Наконец Майкл устало вздохнул:
— У меня такое чувство, мисс Адамсон, что вы так и не
измените своего решения. Не так ли? Она утвердительно кивнула.
— Скажите же мне, по крайней мере, в чем дело. Вряд ли
в деньгах…
— Ну, разумеется, нет!
— Я так и подумал.
У него в кармане лежал очень выгодный контракт на крупную
сумму, но она ни разу не упомянула о деньгах, и Майкл понял, что доставать его
сейчас — бессмысленно. Этим он мог только усугубить ситуацию.
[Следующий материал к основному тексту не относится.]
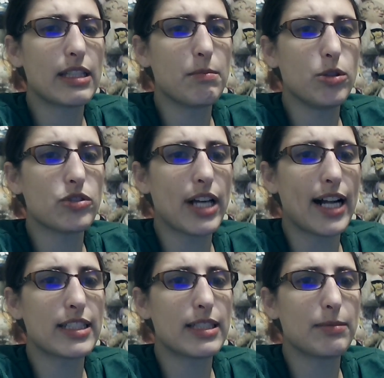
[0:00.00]
the moon's got to
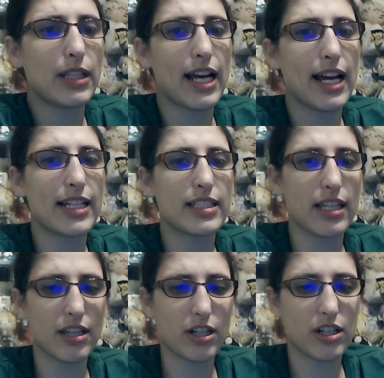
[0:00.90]
symbolize
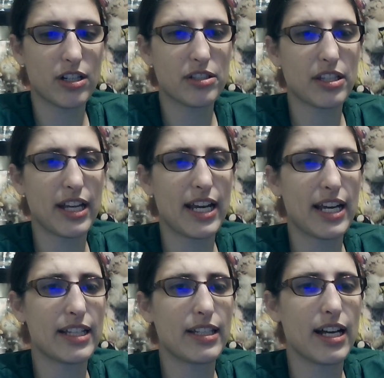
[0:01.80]
the Earth
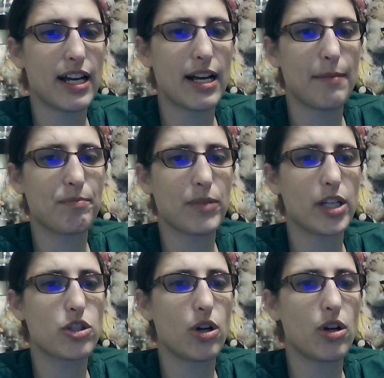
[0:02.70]
and
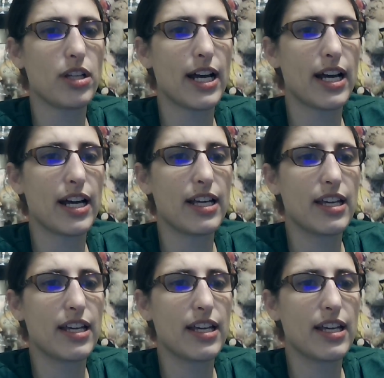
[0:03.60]
Adolla,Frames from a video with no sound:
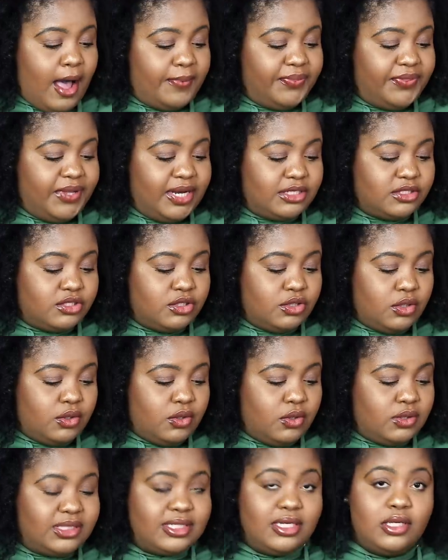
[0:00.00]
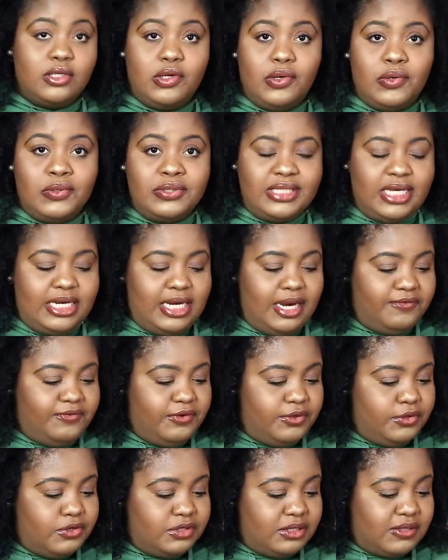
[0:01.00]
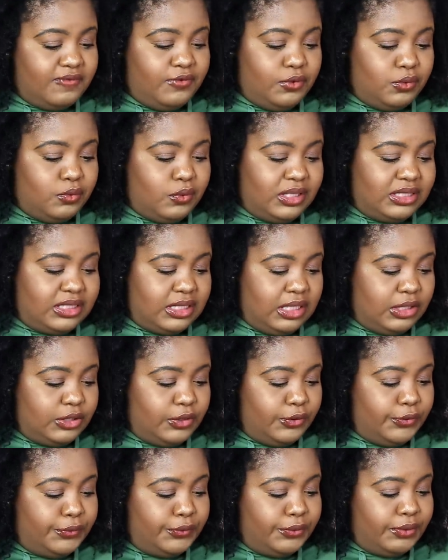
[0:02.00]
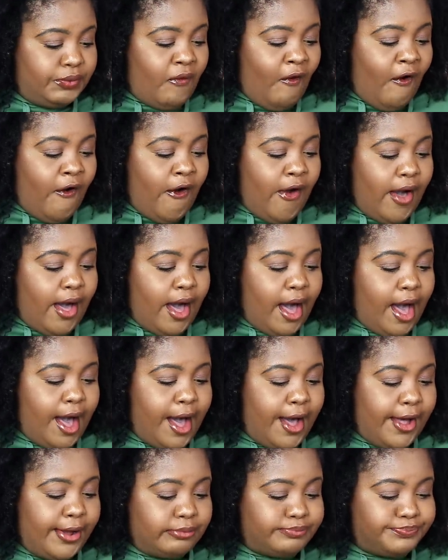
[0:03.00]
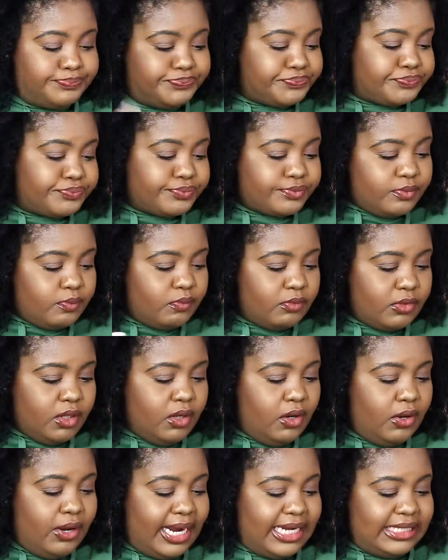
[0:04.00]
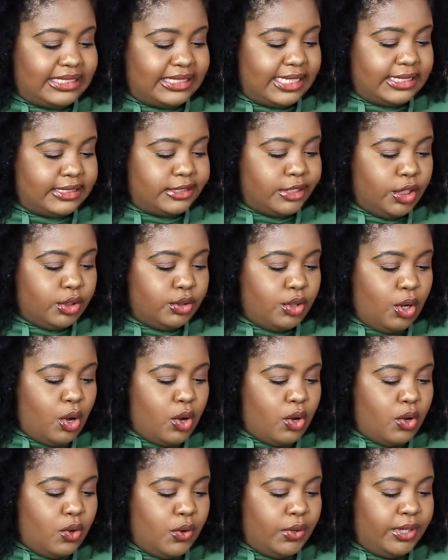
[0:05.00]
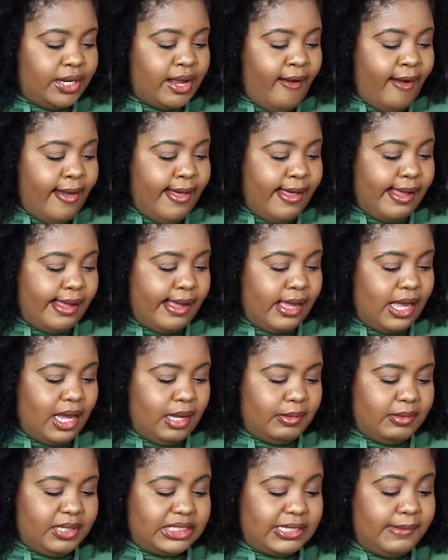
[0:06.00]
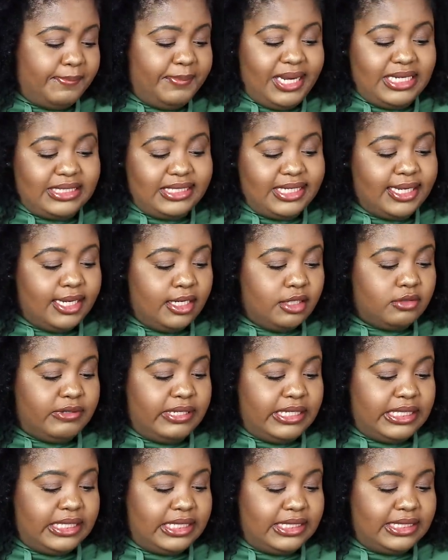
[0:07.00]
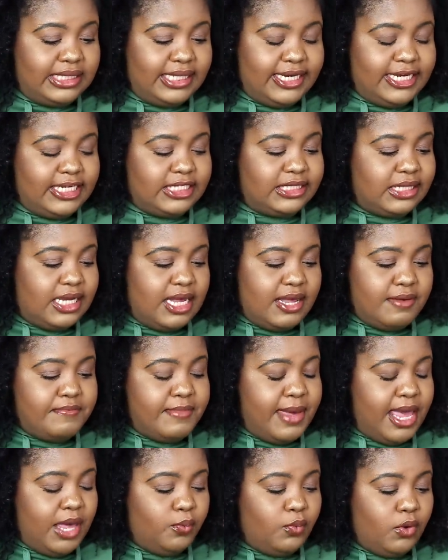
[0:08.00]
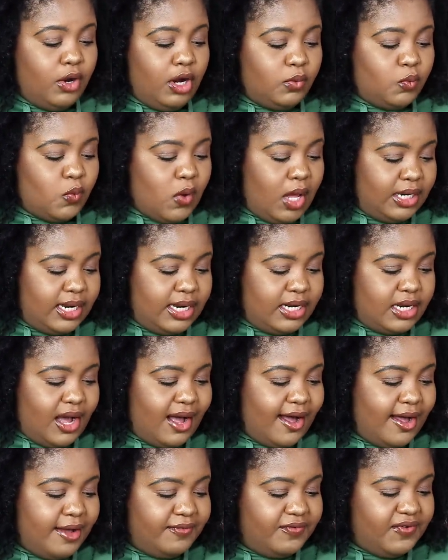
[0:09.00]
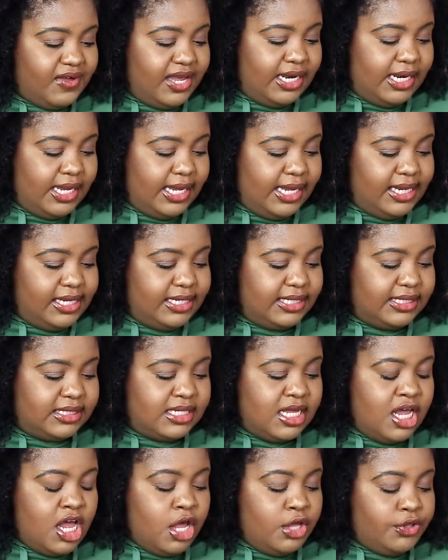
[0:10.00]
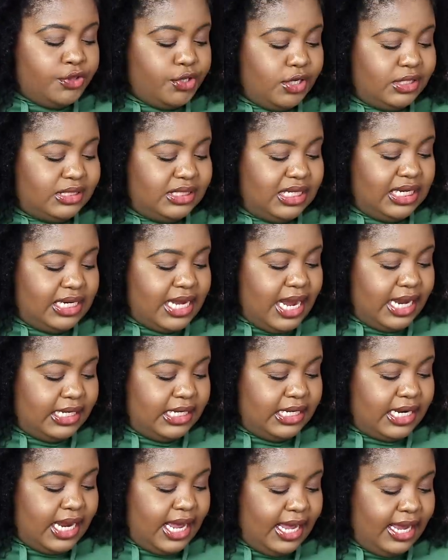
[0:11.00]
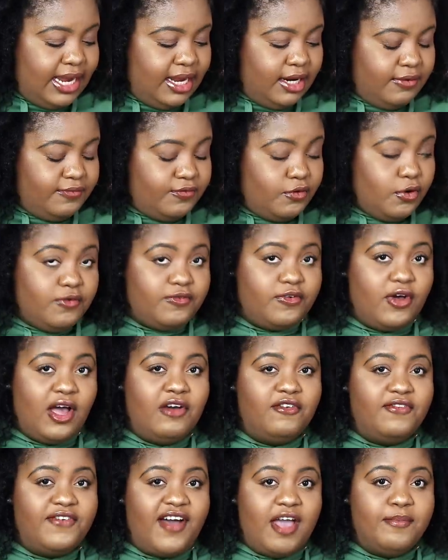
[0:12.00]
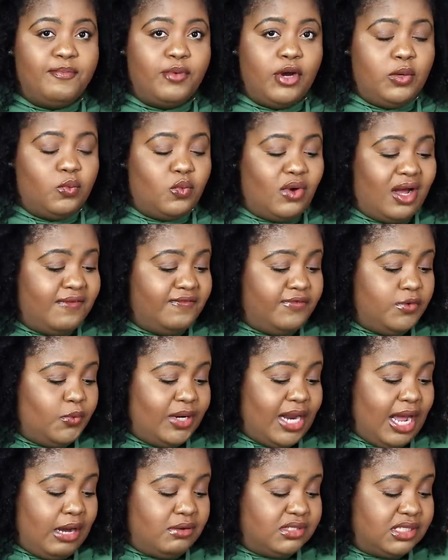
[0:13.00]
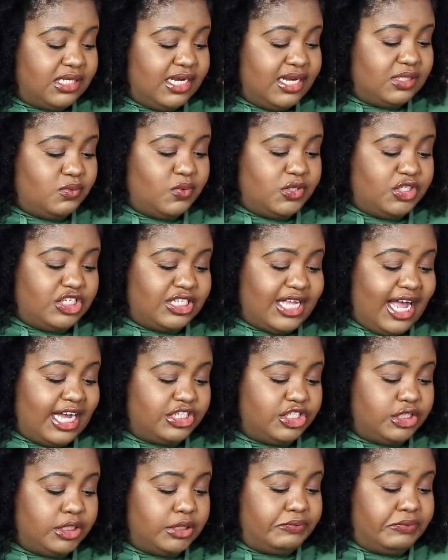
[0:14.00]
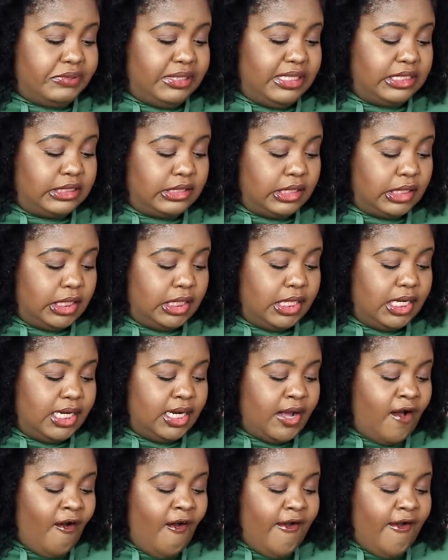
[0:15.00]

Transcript: There's no silicones in it, for those of you who are silicone, anti-silicone. It's a basic ingredient list. It may work well enough. It is $13.99 for 5.1 fluid ounces, which is actually really good.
— Хотелось бы мне знать, в чем дело!
— В моей эксцентричности. В моем способе смотреть на
мир. В моем отношении к прошлому, которое не дает мне покоя… — Мари была
потрясена своей собственной откровенностью, но Майкл воспринял ее слова на
удивление спокойно.
— Я предполагал что-то в этом роде, — сказал он и
надолго замолчал.
Они сидели на веранде небольшого кафе, пили кофе, и каждый
думал о своем. В этом нечаянном свидании была заключена своеобразная сладкая
горечь, которой Майкл не в силах был постичь.